■ Exercise objective: Go through the listing below and repeat it exactly, dropping the pictures.

■ Supplied records:

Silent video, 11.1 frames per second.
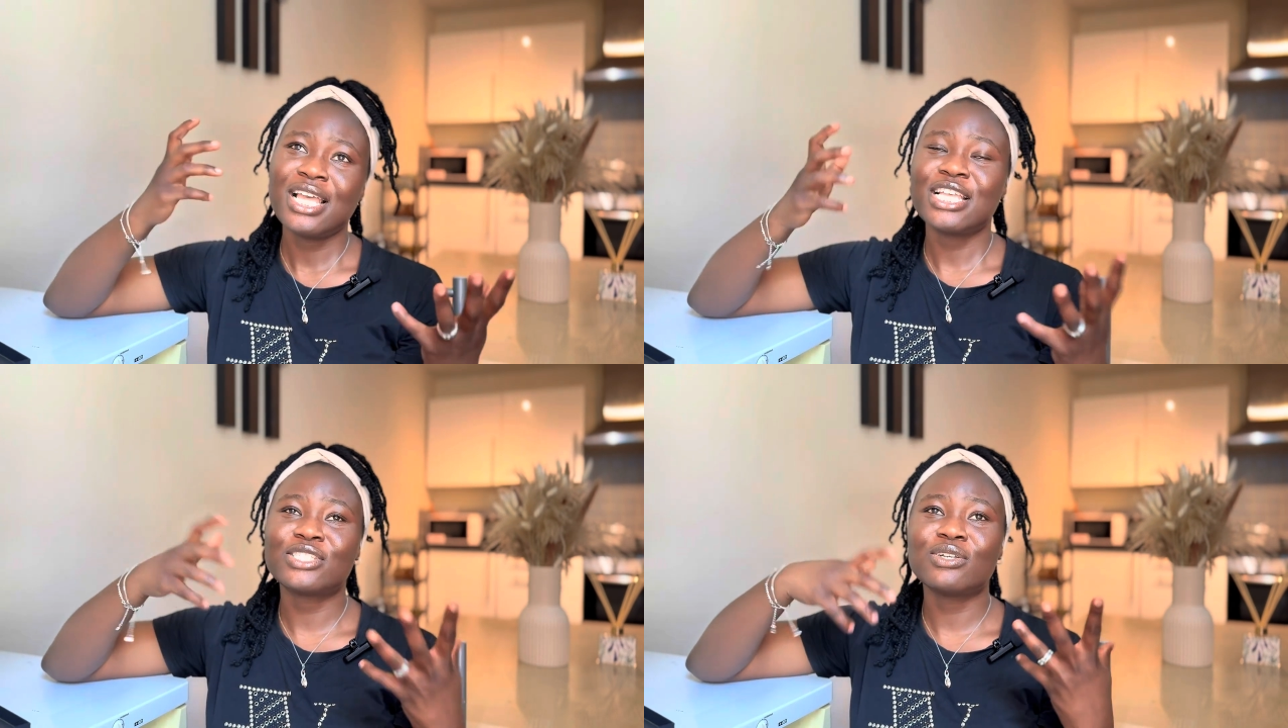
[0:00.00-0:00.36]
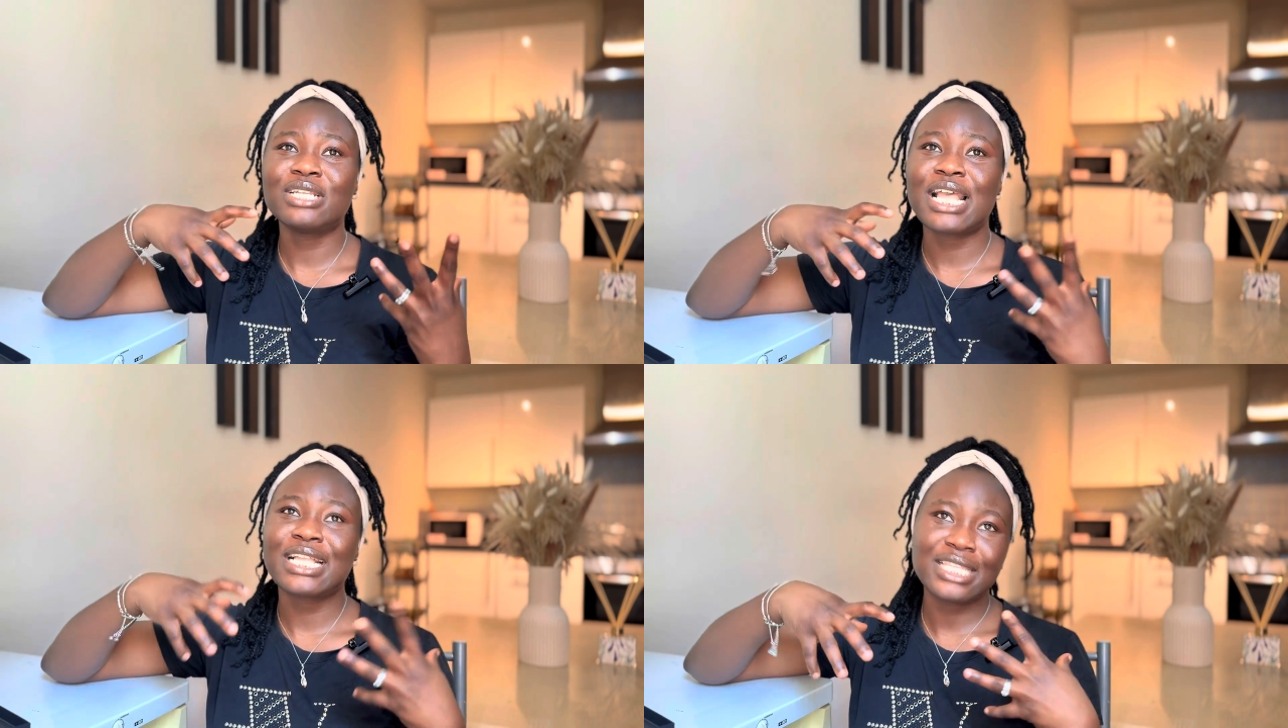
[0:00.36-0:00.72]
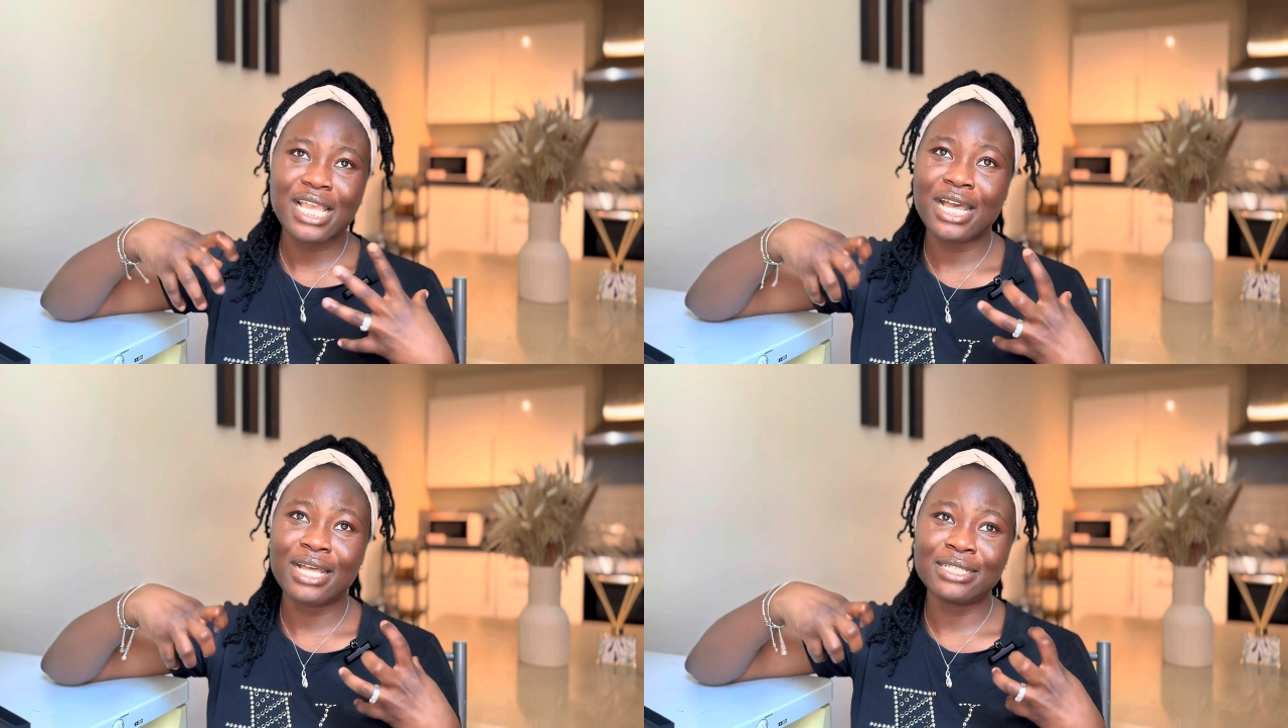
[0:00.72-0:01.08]
it's not like
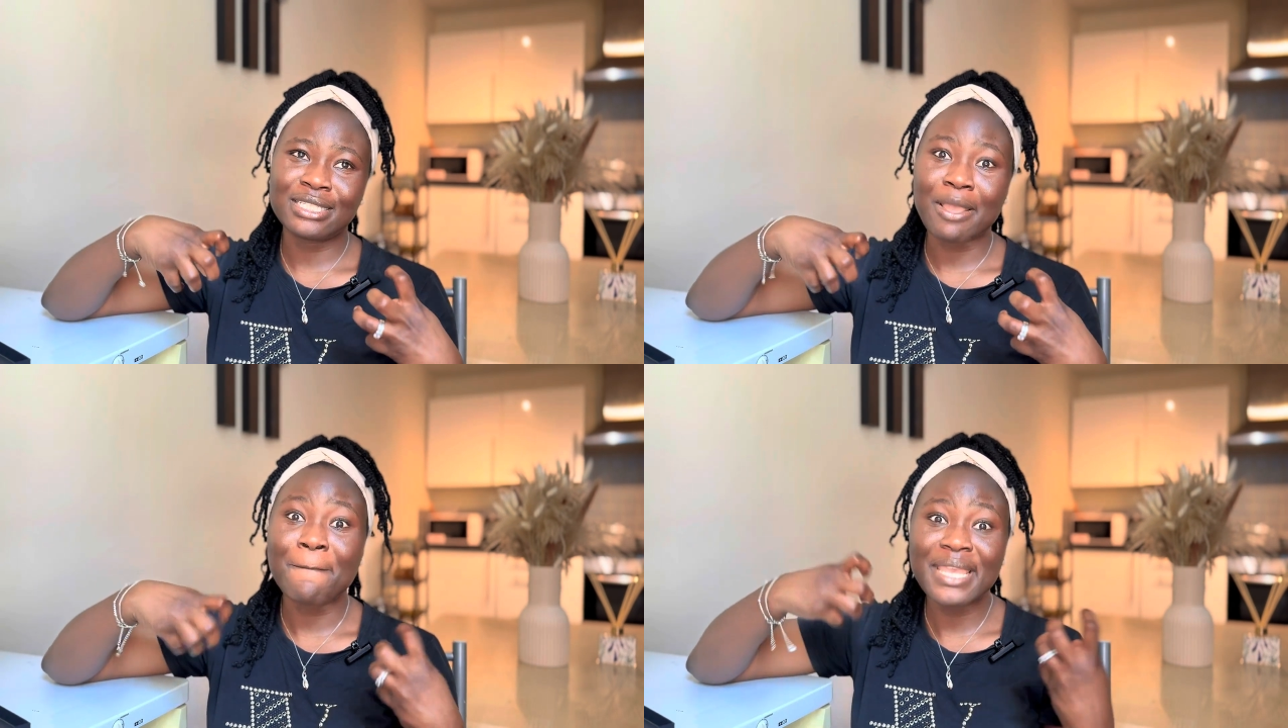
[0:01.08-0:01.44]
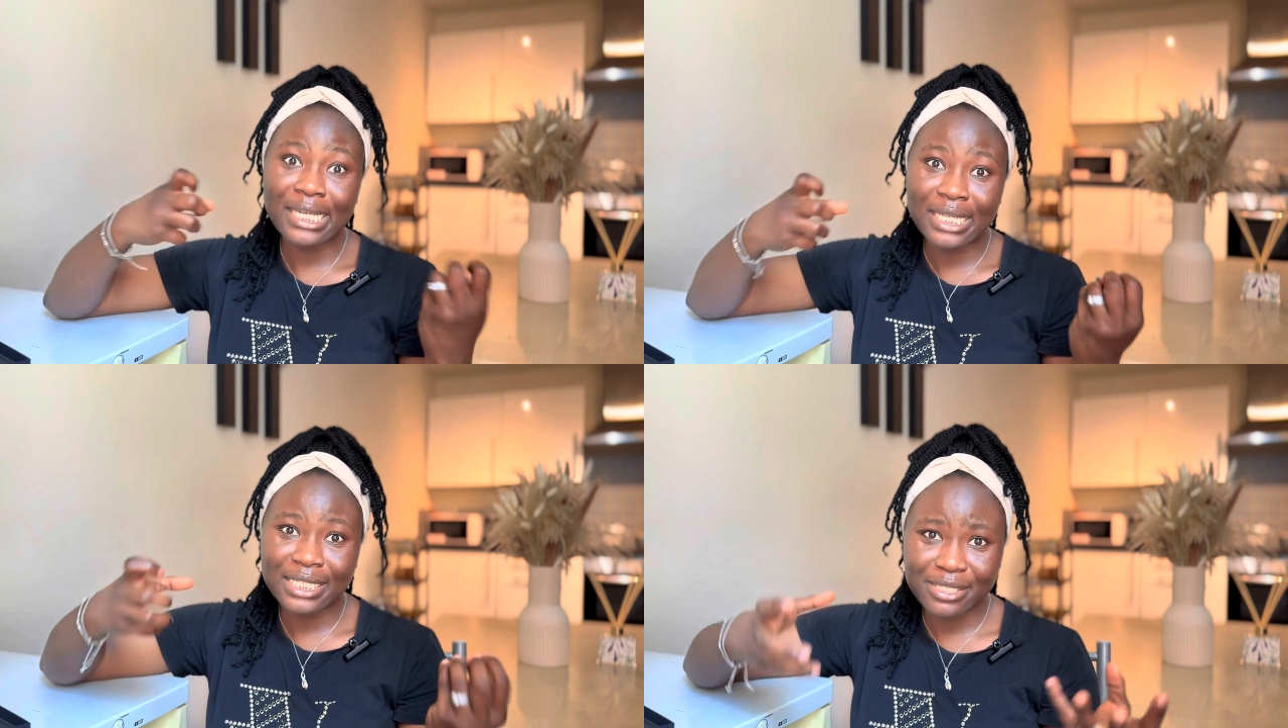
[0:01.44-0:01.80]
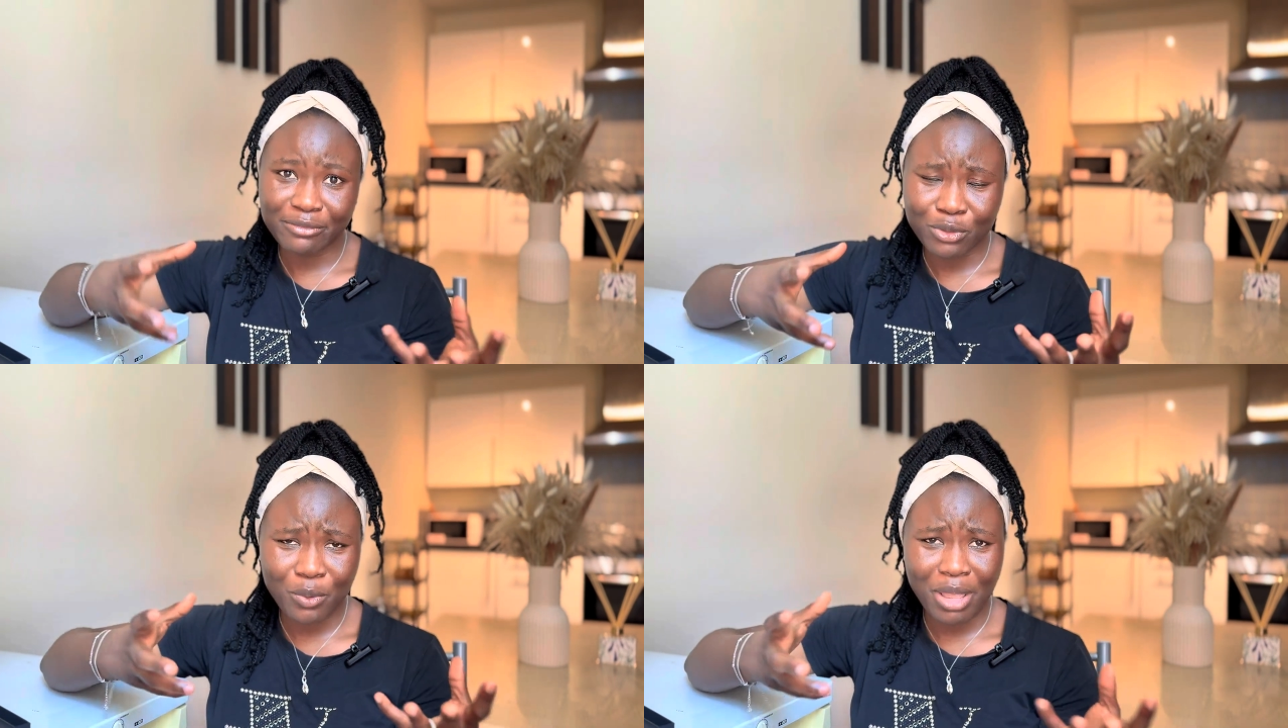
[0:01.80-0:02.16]
they mean it,
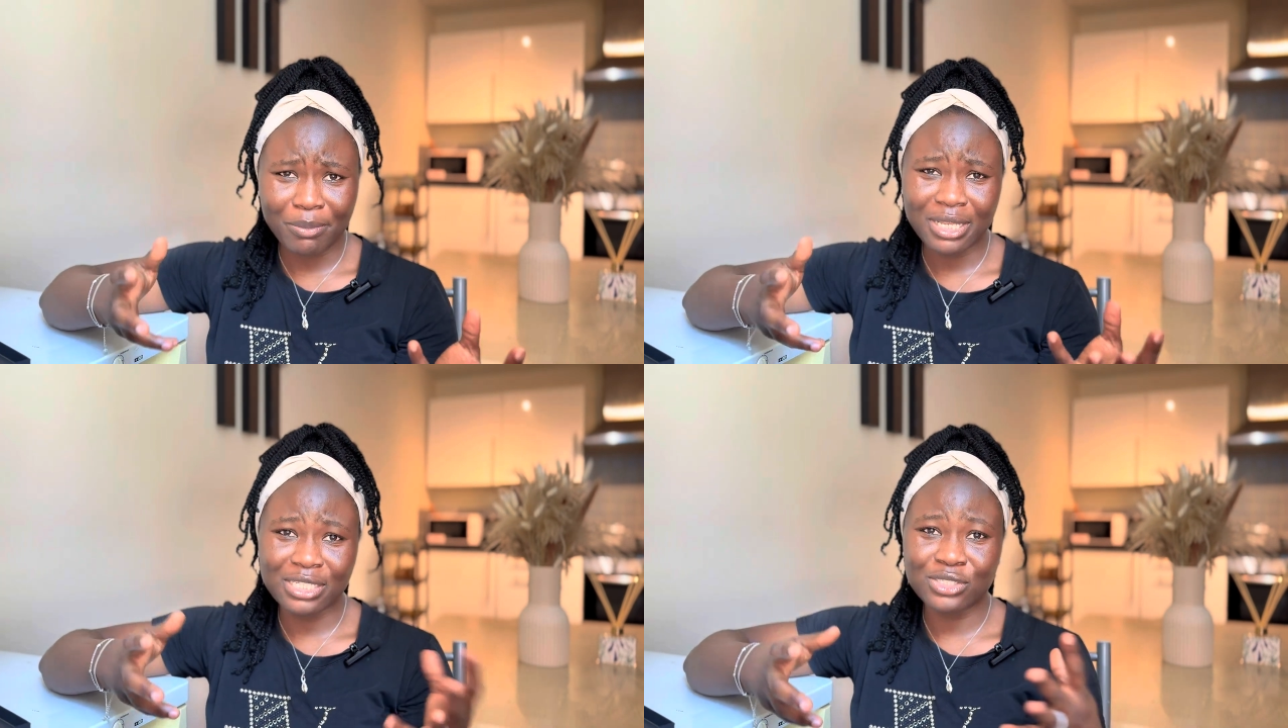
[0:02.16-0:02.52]
if you know what I mean.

■ Solution to the exercise:
Silent video, 11.1 frames per second.
[0:00.00-0:00.36]
[0:00.36-0:00.72]
[0:00.72-0:01.08]
it's not like
[0:01.08-0:01.44]
[0:01.44-0:01.80]
[0:01.80-0:02.16]
they mean it,
[0:02.16-0:02.52]
if you know what I mean.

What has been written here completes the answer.